"""
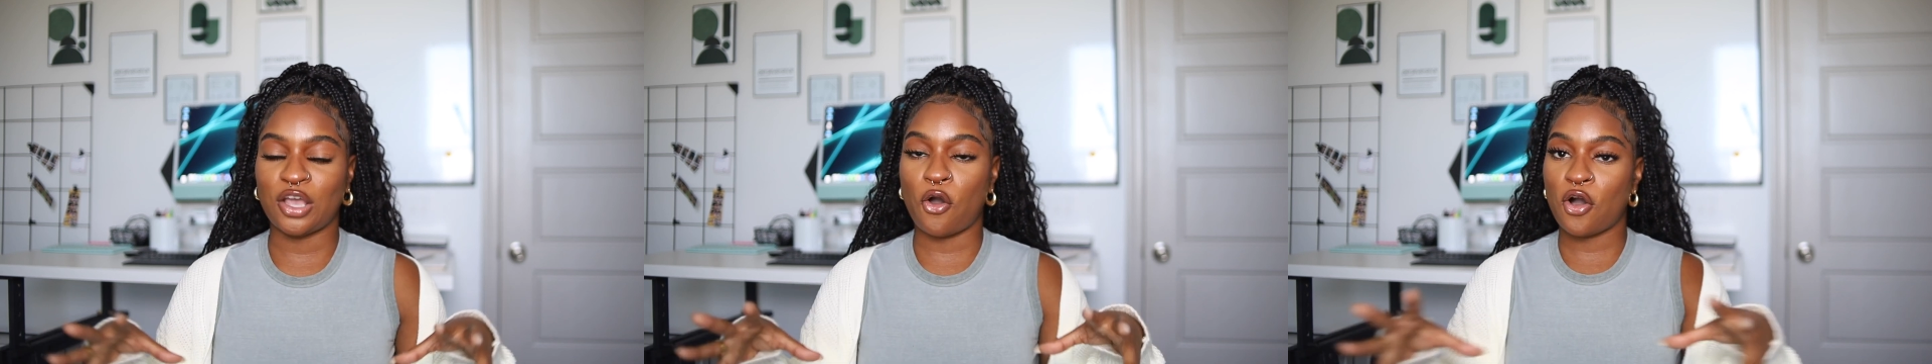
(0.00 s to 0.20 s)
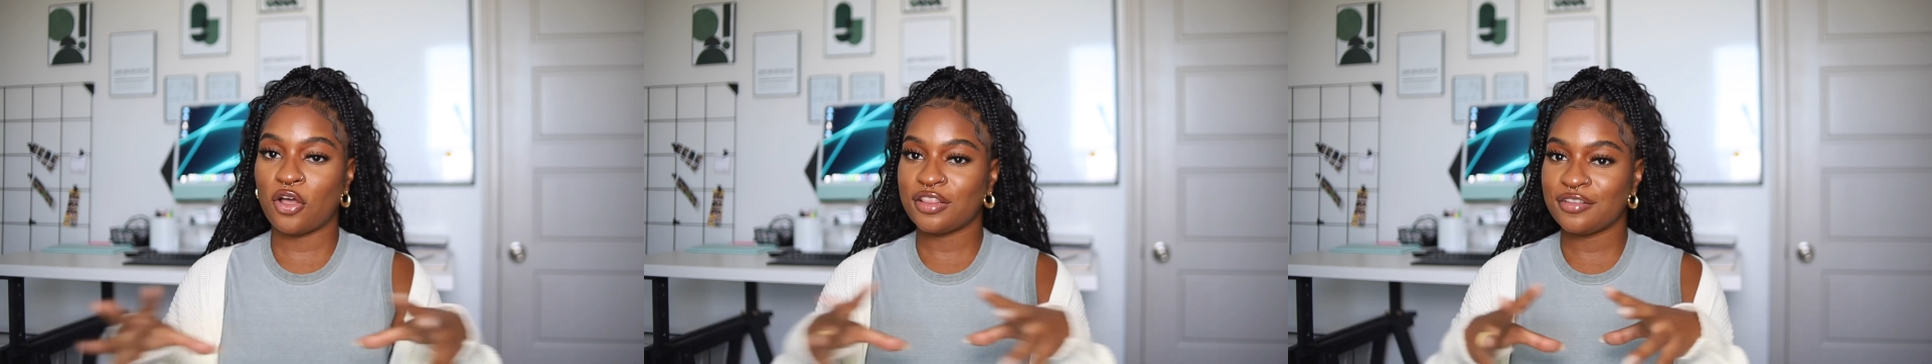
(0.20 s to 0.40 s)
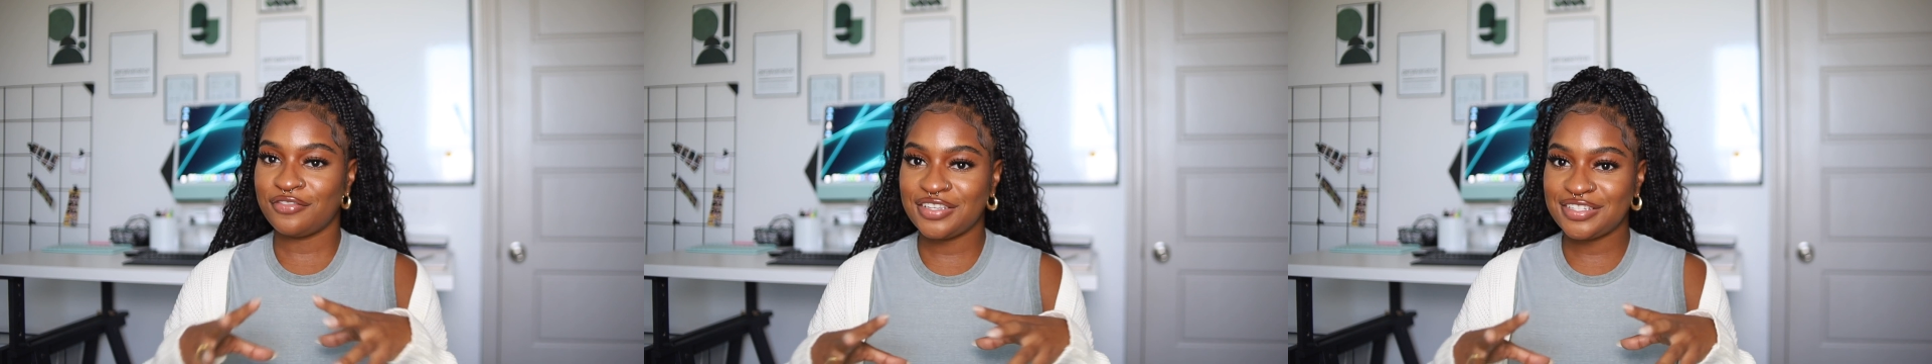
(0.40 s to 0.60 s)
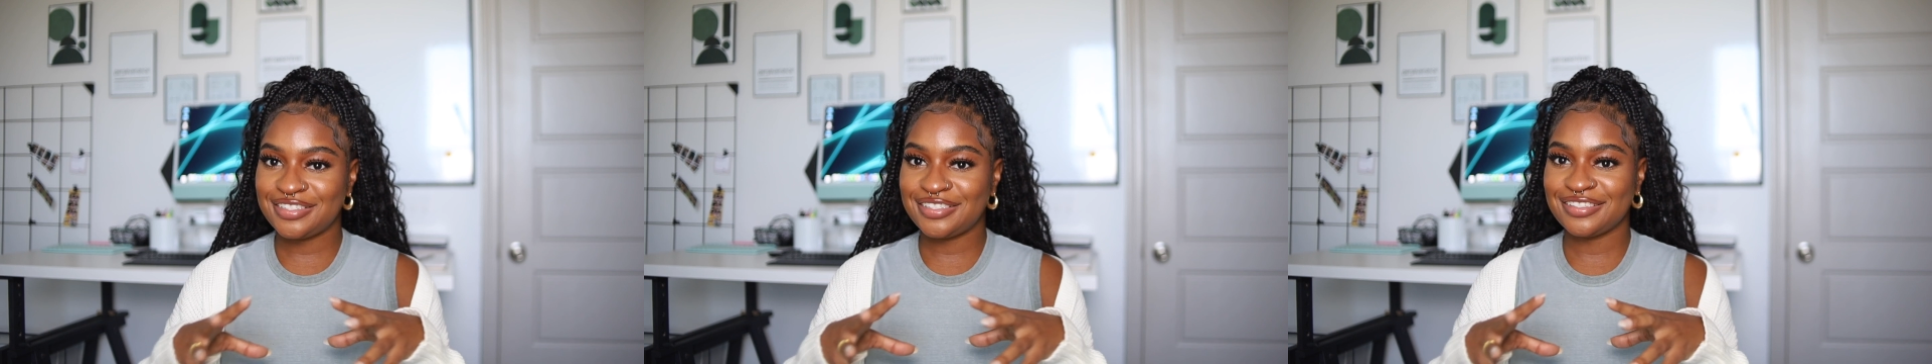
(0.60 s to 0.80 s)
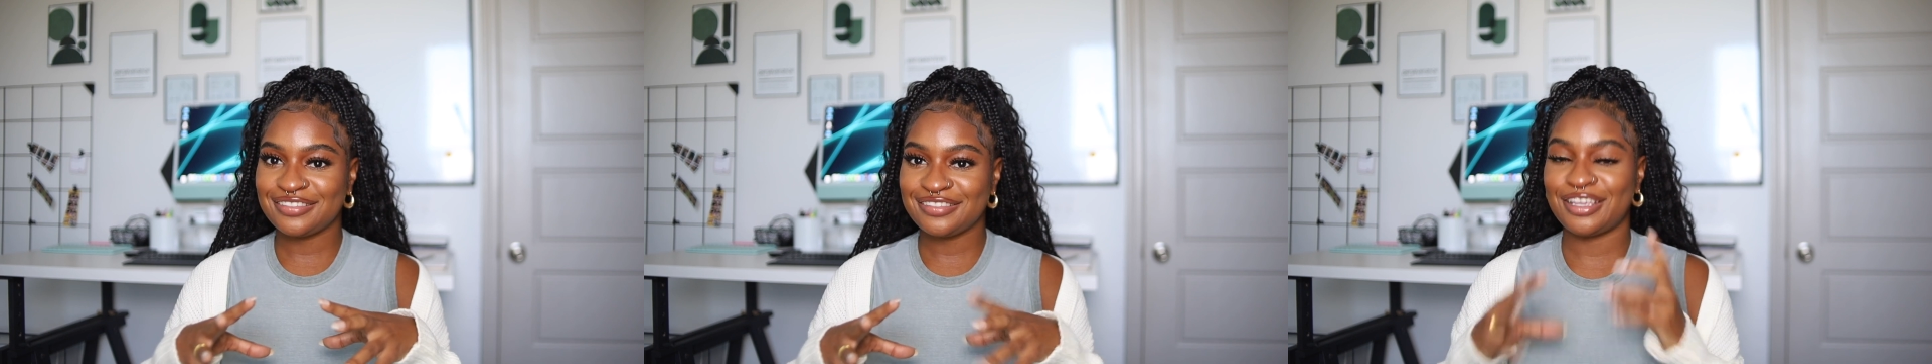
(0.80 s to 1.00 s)
all of
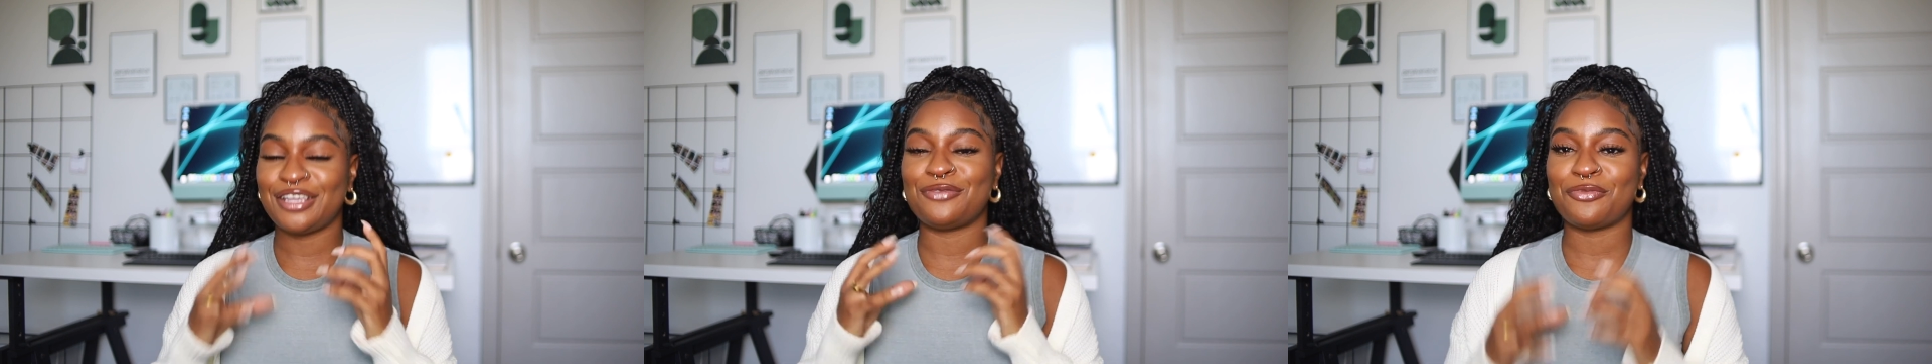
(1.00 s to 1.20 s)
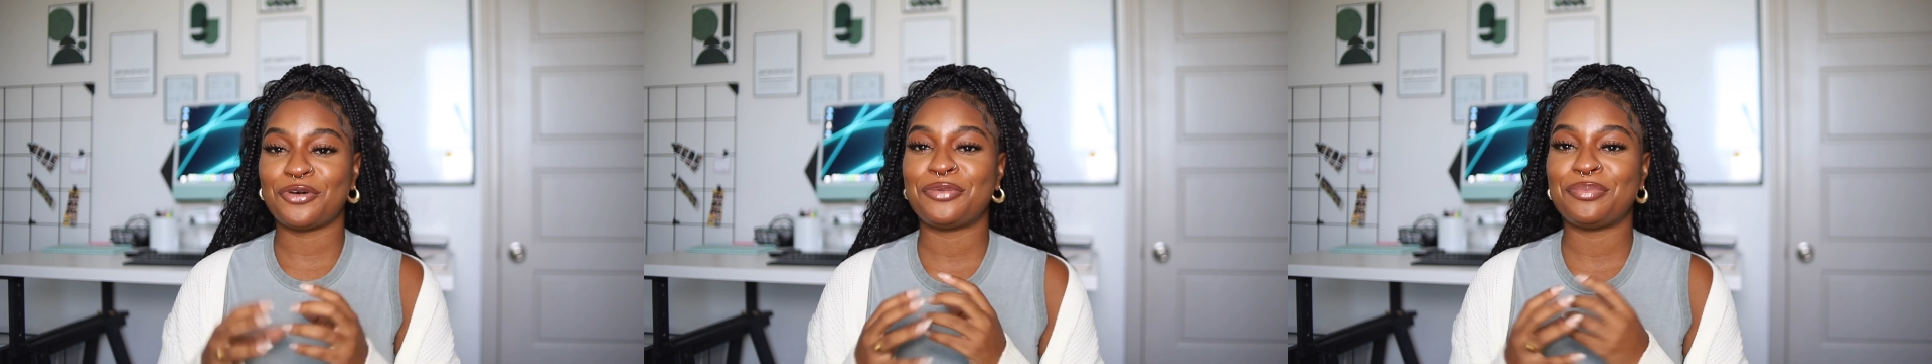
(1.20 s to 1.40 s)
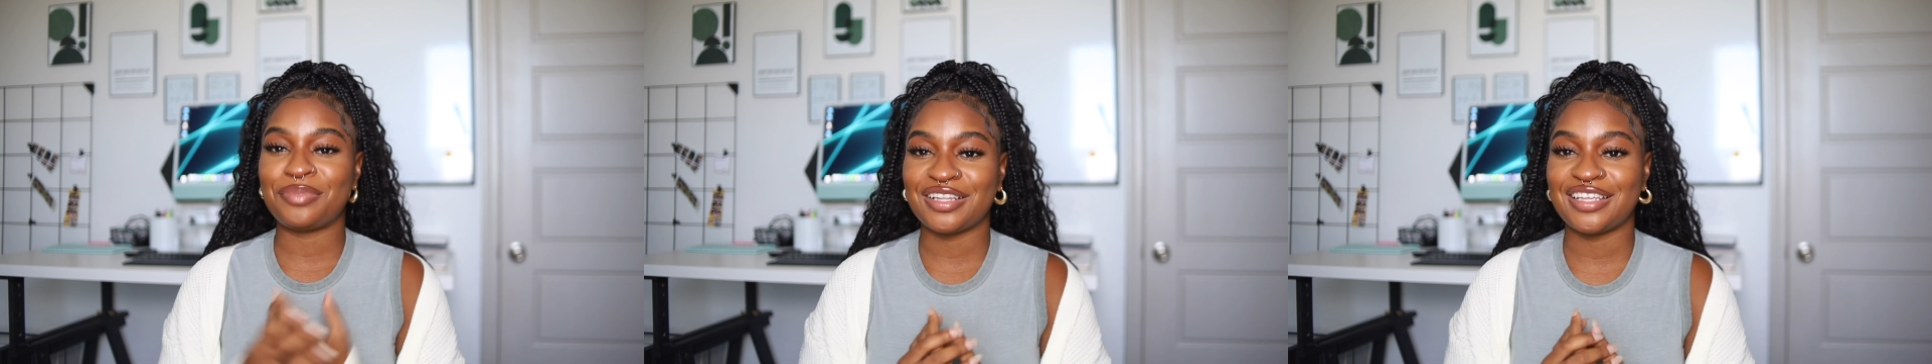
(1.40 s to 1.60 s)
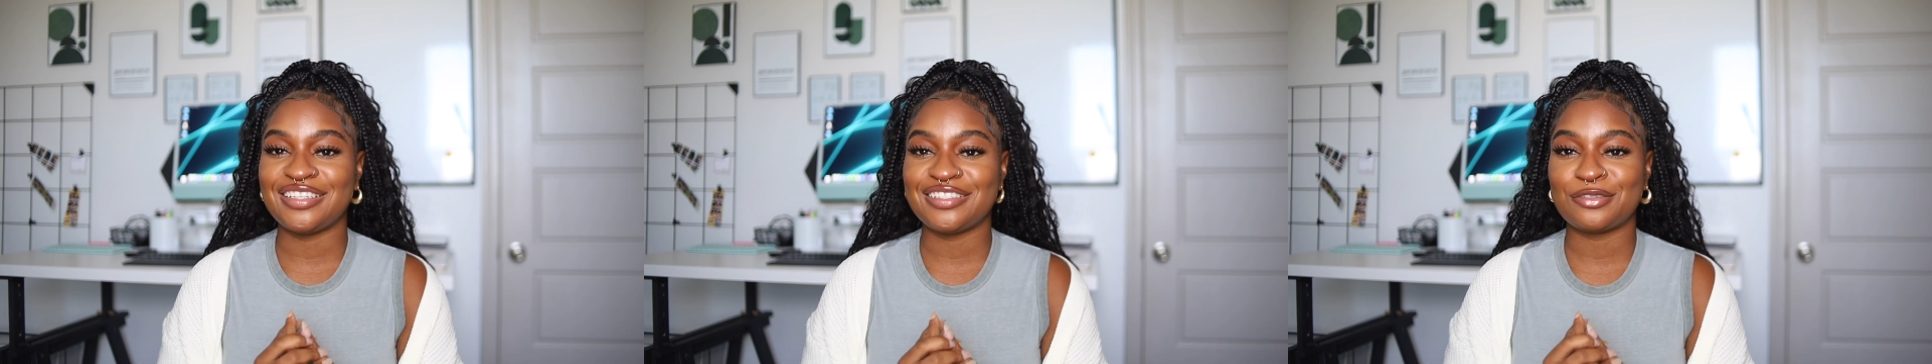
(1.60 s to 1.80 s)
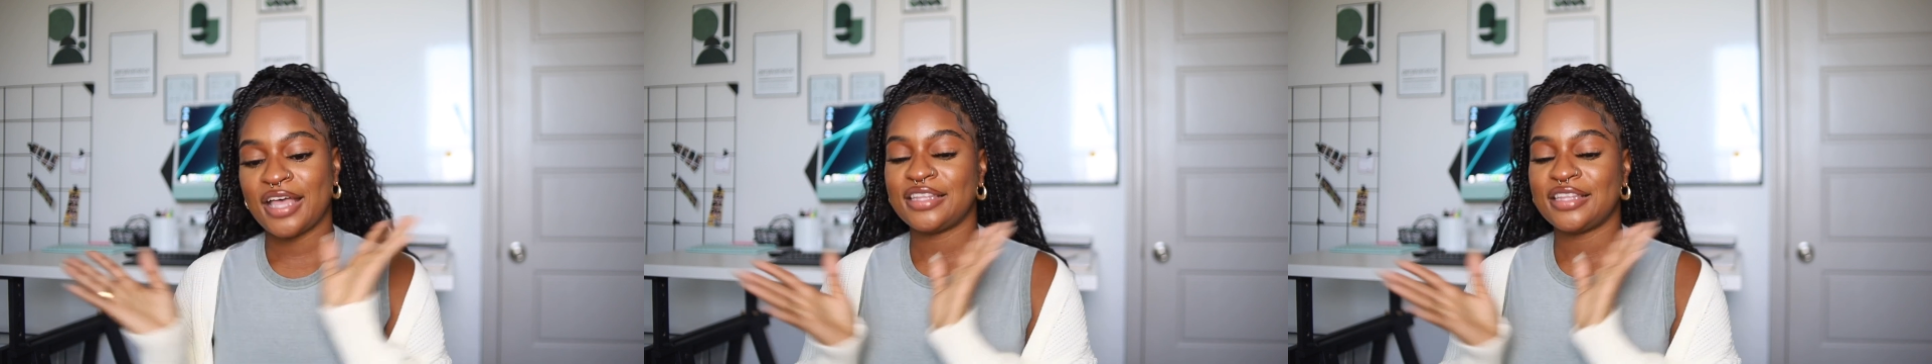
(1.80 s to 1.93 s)
it in one place.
"""
**EXERCISE PROMPT**
Line by line and exactly, reproduce the span from the line with "(1.20 s to 1.40 s)" through the end of the data above, both ends included, with pictures left out.

**REPLY**
(1.20 s to 1.40 s)
(1.40 s to 1.60 s)
(1.60 s to 1.80 s)
(1.80 s to 1.93 s)
it in one place.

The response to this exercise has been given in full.